Potentially poisonous high CFP ranking? Not Tide’s worry tonight

The rat poison cannister, nearly overflowing a couple of months ago, is down to a few stray pellets right now. And that’s probably the way Alabama Football coach Nick Saban likes it.

In the early days of September, there were whispers that this Alabama team might be the best Alabama team the seven-time national title-winning coach had ever fielded. Sure the Crimson Tide — per usual — had lost some valuable pieces to the NFL off last year’s national runner-up, but talent and experience were everywhere in Tuscaloosa. For the first time in its history, Alabama returned its Heisman winner. It also returned both its offensive and defensive coordinators — a rarity during the Saban era. And after falling a tad short in its quest for national title No. 19 last season, hunger and drive certainly were not in question.

Those little, bite-sized, lime-green caplets were scattered all over the Heart of Dixie. Fast-forward two months to today, the day the first 2022 College Football Playoff Rankings are unveiled, and only crinkled, fallen leaves dot the grounds of this pigskin-crazed town.

Where will Alabama Football be ranked?

Which team will open at No. 1 — a familiar Alabama holding spot and a spot the majority of college football followers would have predicted for the Tide back in August? Well, it won’t be Alabama. Surely one of Saban’s biggest favorites to win it all will crack the CFP rankings at No. 2 then, right? No. Bama won’t be there either. No. 3? Nope, try again. What?! No. 4? Negatory. Alabama might not even be No. 5 or No. 6.

It’s a full-blown, early October green pellet famine.

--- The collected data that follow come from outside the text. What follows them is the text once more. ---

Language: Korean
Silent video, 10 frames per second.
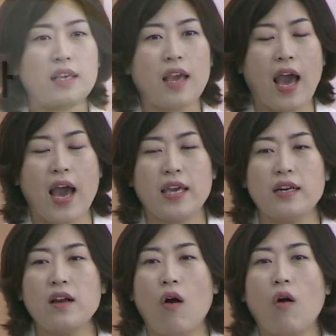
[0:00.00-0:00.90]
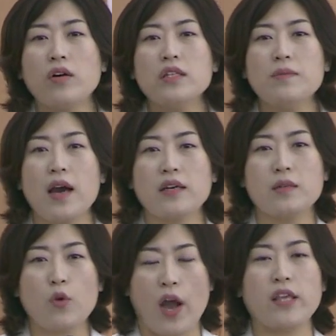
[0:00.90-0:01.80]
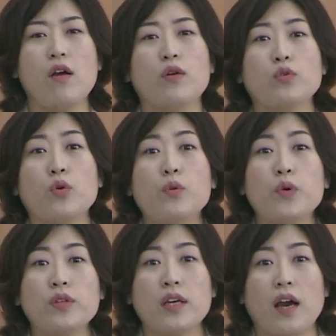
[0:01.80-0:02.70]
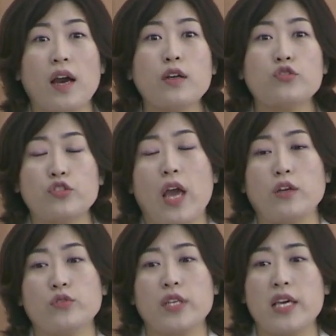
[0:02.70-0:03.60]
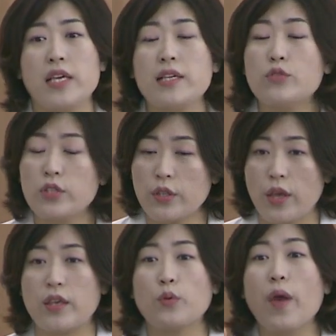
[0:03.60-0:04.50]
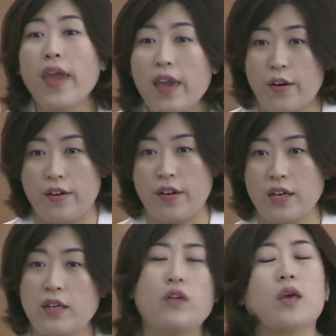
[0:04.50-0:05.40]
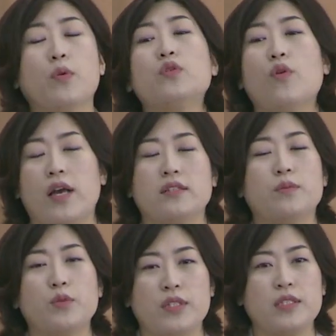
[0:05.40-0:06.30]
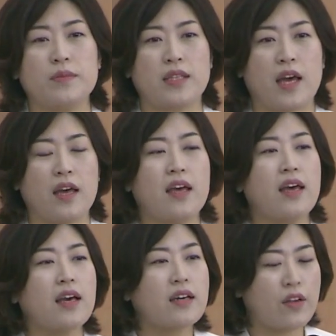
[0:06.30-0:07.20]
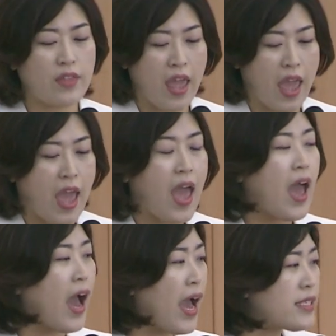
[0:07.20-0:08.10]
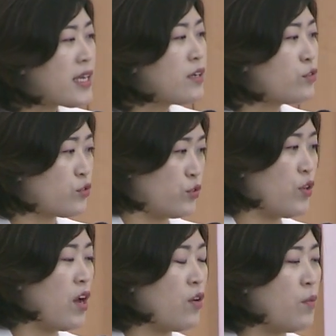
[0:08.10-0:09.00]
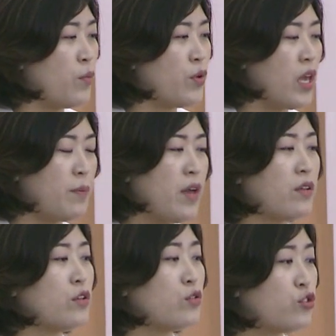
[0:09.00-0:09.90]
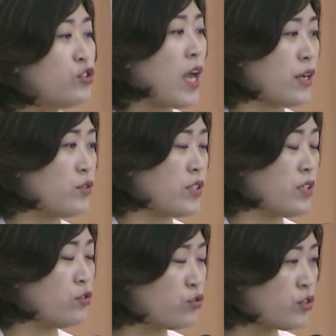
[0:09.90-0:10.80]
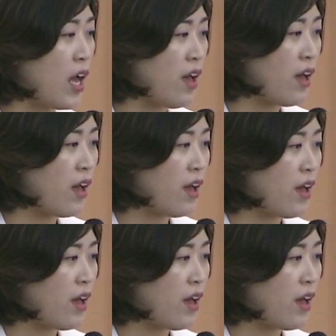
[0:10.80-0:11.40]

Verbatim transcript: 이 아이를 어느 만큼 관여하고 돌보는가가 주 양육자의 기준이 되기도 해요. 그렇게 보는 관점도 있습니다. 그런데 가장 중요한 건 뭐냐면 주 양육자는 누구다?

Alabama simply isn’t the talk of college football right now. A loss at Tennessee, a pair of skin-of-their-teeth escapes and mostly undisciplined, uneven, up-and-down play through eight games has a way of doing that. Even the once-revved-up Heisman dialogue has cooled considerably. Could Bryce Young be the first back-to-back winner in half a century? Could Will Anderson be the first linebacker to win the award? No one is asking those questions anymore.

Tennessee, with its meteoric rise to national title contender status behind its high-flying, points-a-plenty offense triggered by Heisman-favorite quarterback Hendon Hooker, is all the buzz right now. Throw in Georgia too. The Bulldogs are the defending national champs and are still undefeated and will occupy the epicenter of the sport this Saturday when College GameDay visits Athens for its colossal matchup with the Vols.

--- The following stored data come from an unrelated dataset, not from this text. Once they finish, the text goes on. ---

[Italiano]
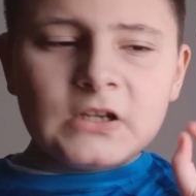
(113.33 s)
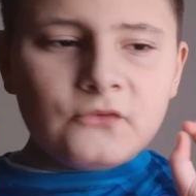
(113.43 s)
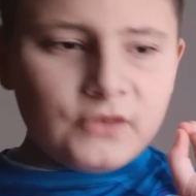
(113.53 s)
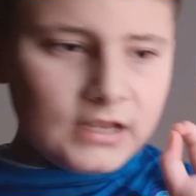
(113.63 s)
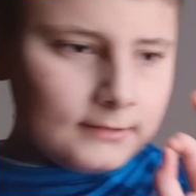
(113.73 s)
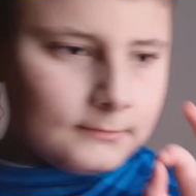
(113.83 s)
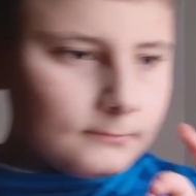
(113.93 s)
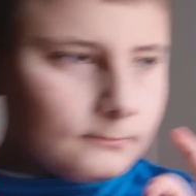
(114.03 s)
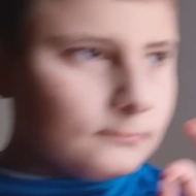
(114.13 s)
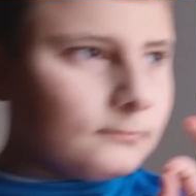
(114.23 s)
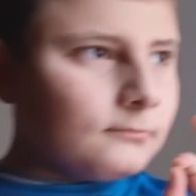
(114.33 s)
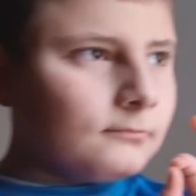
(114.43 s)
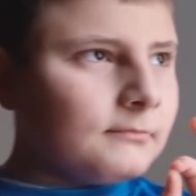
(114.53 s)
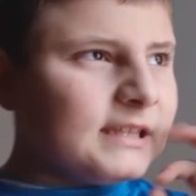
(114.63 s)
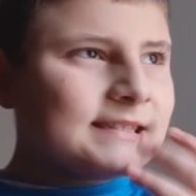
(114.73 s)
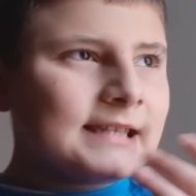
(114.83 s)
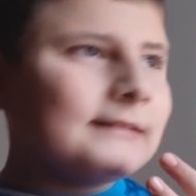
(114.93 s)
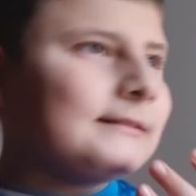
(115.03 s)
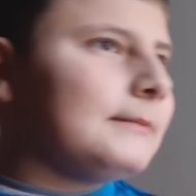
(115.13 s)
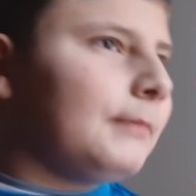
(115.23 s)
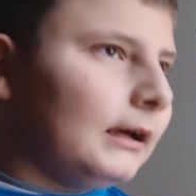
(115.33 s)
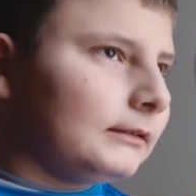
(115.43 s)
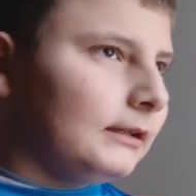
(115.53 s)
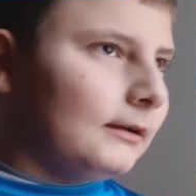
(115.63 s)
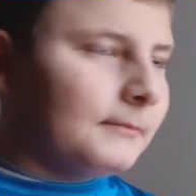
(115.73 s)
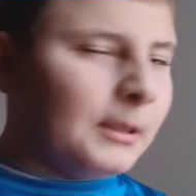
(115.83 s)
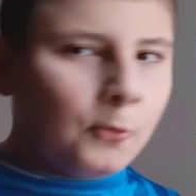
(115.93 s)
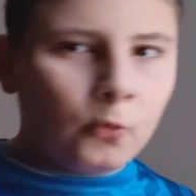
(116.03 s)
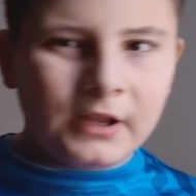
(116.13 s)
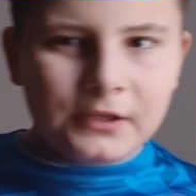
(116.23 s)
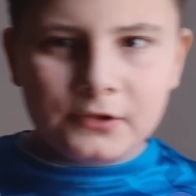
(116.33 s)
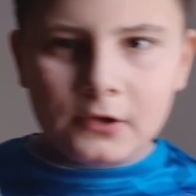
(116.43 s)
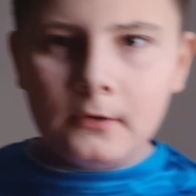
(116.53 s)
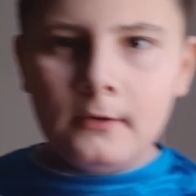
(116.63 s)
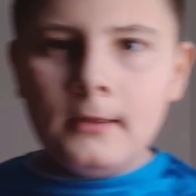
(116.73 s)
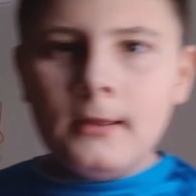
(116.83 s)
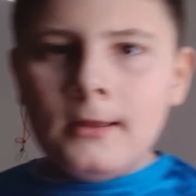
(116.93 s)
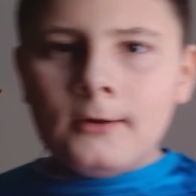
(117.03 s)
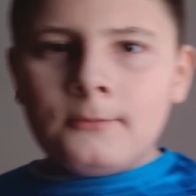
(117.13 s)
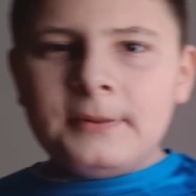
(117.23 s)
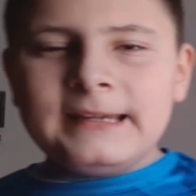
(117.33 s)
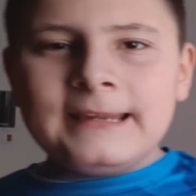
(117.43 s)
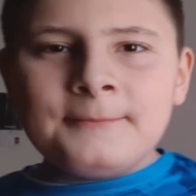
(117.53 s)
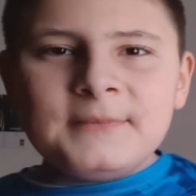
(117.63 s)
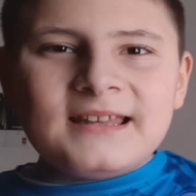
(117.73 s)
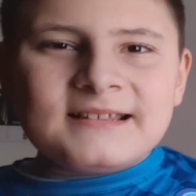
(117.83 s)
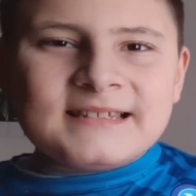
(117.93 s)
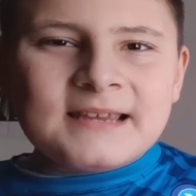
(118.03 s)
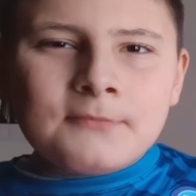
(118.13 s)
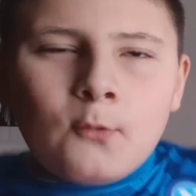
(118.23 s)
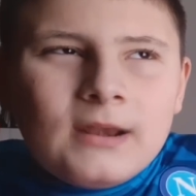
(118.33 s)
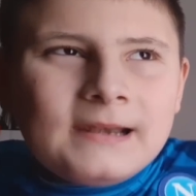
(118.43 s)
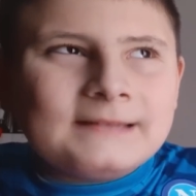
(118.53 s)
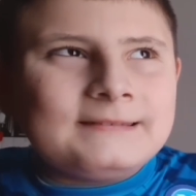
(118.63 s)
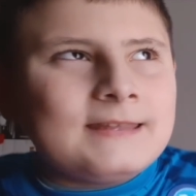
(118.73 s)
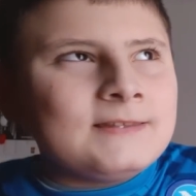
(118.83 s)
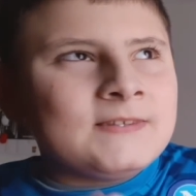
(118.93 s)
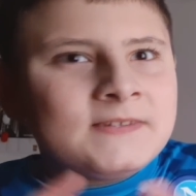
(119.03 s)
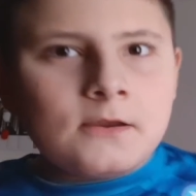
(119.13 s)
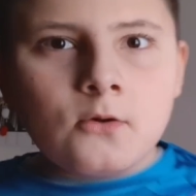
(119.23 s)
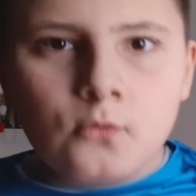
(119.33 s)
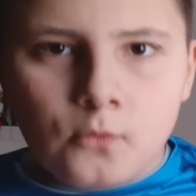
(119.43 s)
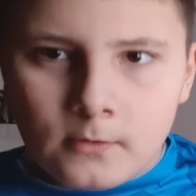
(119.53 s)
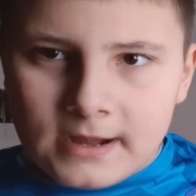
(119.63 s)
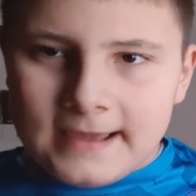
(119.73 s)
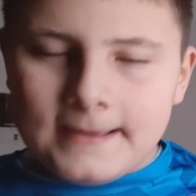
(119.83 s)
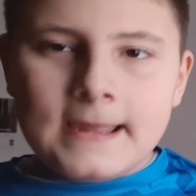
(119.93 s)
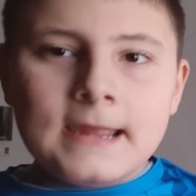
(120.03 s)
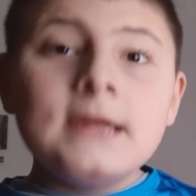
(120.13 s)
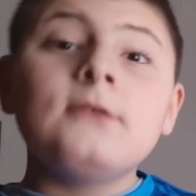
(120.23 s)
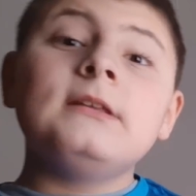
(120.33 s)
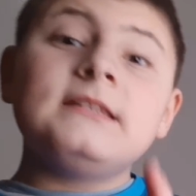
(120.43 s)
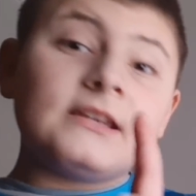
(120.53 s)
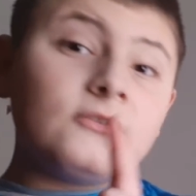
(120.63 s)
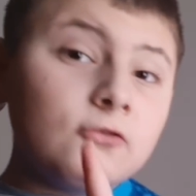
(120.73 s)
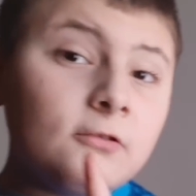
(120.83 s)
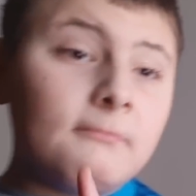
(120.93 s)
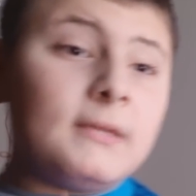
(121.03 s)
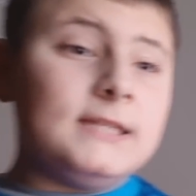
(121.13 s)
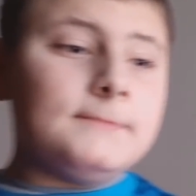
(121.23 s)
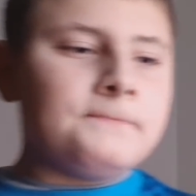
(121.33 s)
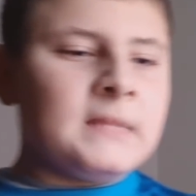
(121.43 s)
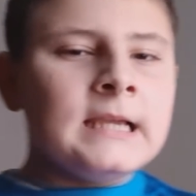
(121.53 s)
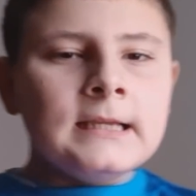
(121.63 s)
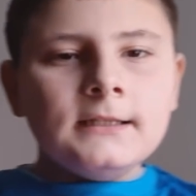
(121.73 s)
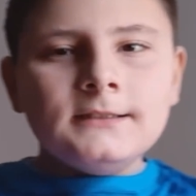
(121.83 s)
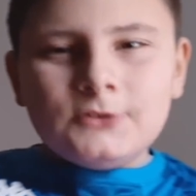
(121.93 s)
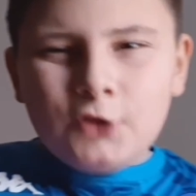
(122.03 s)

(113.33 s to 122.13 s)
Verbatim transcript: fa... Mi sta antipatica Murigno perché mi dà sempre quella tensione quindi secondo me il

Usual suspects Ohio State and Clemson are still unblemished, too, and the Buckeyes, especially, are generating plenty of nationwide chatter and adulation with its star quarterback C.J. Stroud and its NFL-ready receivers. Undefeated Michigan is clearly on everyone’s radar now, too, as it closes in on a second-straight CFP appearance. There’s even a new darling this season for the country’s underdog lovers. Yeah, TCU is the new Cincinnati — a non-marquee undefeated poised to crash December’s CFP party.

Even one-loss West Coast outfits USC, Oregon and UCLA — though not likely to be ranked ahead of Alabama tonight — are armed with glitzy QBs and are garnering spotlight beams of their own.

The Crimson Tide? Maybe the rest of the college football is right. Maybe this team isn’t deserving of its usual platefuls of rat poison. Maybe this team just isn’t as good as everyone thought back on September 1. Maybe another loss — or two — looms. Maybe ultimately it will go down in history as one of Saban’s most overrated teams.

Then again, maybe this team is right where it needs to be.

Eight games into the season, hours away from the first 2022 CFP rankings reveal, Alabama will not have the high ranking people expected it would have back on September 1. It already doesn’t have the unblemished record people expected. It also doesn’t have the Heisman frontrunner people expected. And, for the most part, it hasn’t even played to the standard people expected.

So what does it have? It has control of its destiny. Win Saturday in Baton Rouge and keep winning after that and Alabama can once again ascend to the pinnacle of the sport, blowing right past Tennessee, Georgia, Ohio State, Clemson, Michigan, TCU and everyone else national pundits are fawning over these days.

No, Alabama hasn’t dominated the competition or dominated the national headlines through two months of football, but at 7-1, it’s done enough to at least put itself in position for another run to glory. Really, what more can anyone donning the crimson script ‘A’ ask at this juncture of the season?

Those now rare little, lime-green pellets Saban can’t stand? No one inside the UA football complex misses them. In fact, the recent shortage might just make that aforementioned run a little bit easier.